Saved entries
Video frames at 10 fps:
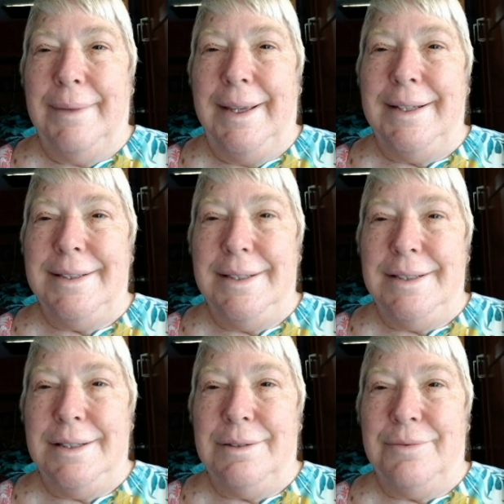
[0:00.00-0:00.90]
It is
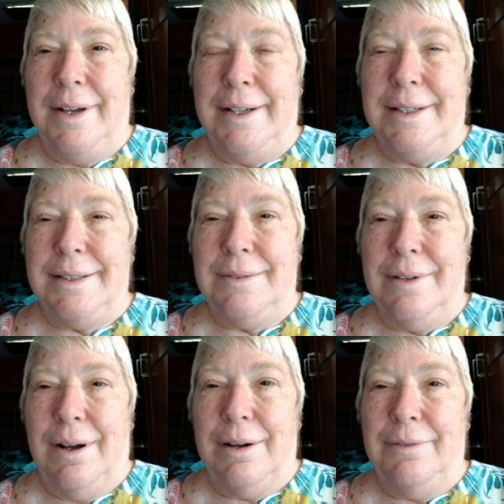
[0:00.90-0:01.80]
easy to find
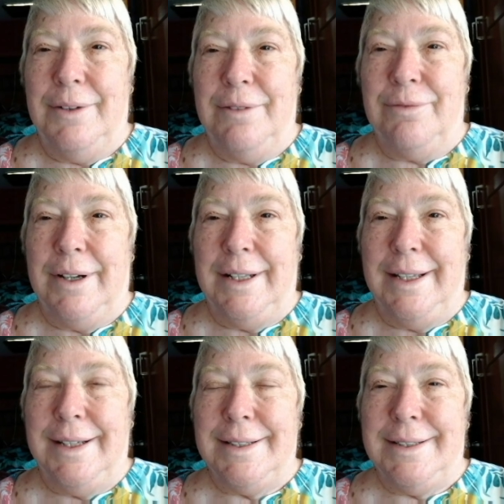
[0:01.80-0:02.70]

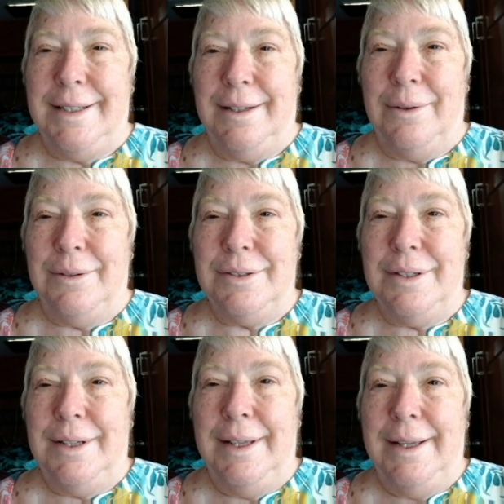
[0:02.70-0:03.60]
RV-friendly casinos
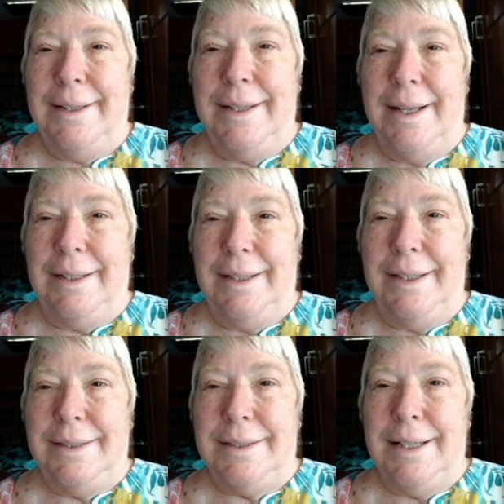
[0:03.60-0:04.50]
that at
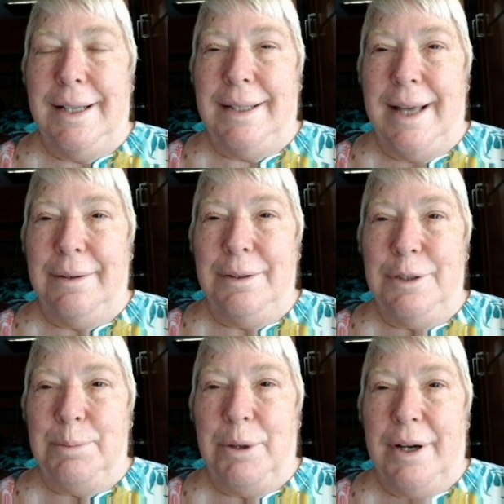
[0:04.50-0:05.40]
least allow you
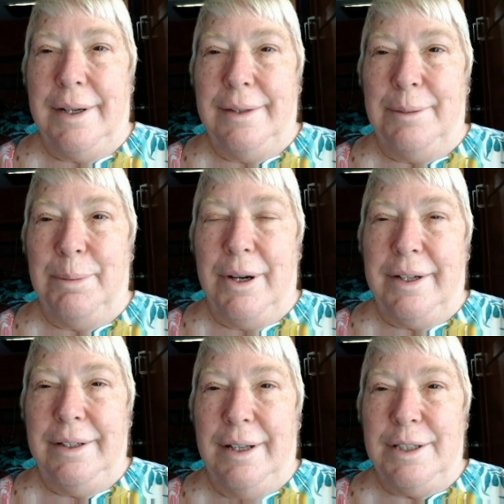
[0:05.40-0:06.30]
to park in their
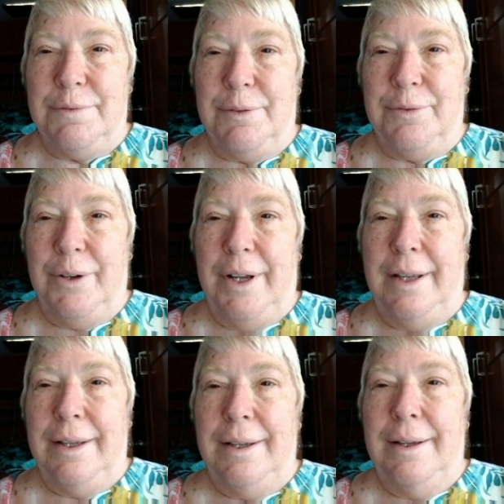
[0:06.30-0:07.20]
parking lots for
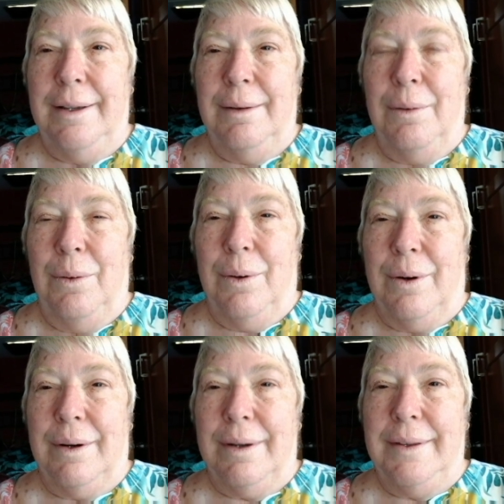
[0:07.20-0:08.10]
free,
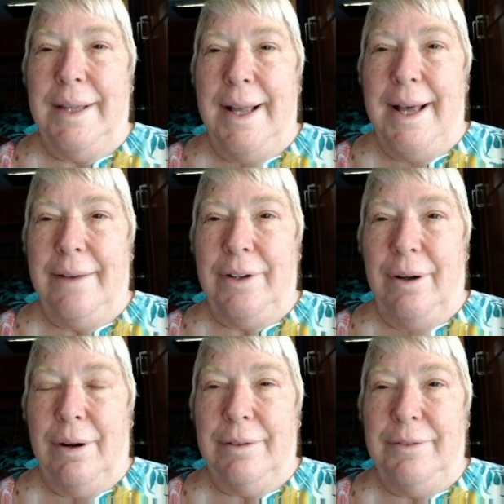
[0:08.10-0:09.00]
or they have an
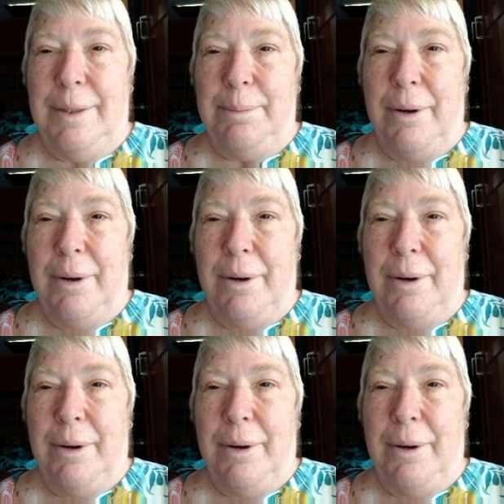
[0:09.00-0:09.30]
RV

Work instructions: Your job is to copy each entry exactly as written; the pictures do not go in.

Response to this exercise:
Video frames at 10 fps:
[0:00.00-0:00.90]
It is
[0:00.90-0:01.80]
easy to find
[0:01.80-0:02.70]

[0:02.70-0:03.60]
RV-friendly casinos
[0:03.60-0:04.50]
that at
[0:04.50-0:05.40]
least allow you
[0:05.40-0:06.30]
to park in their
[0:06.30-0:07.20]
parking lots for
[0:07.20-0:08.10]
free,
[0:08.10-0:09.00]
or they have an
[0:09.00-0:09.30]
RV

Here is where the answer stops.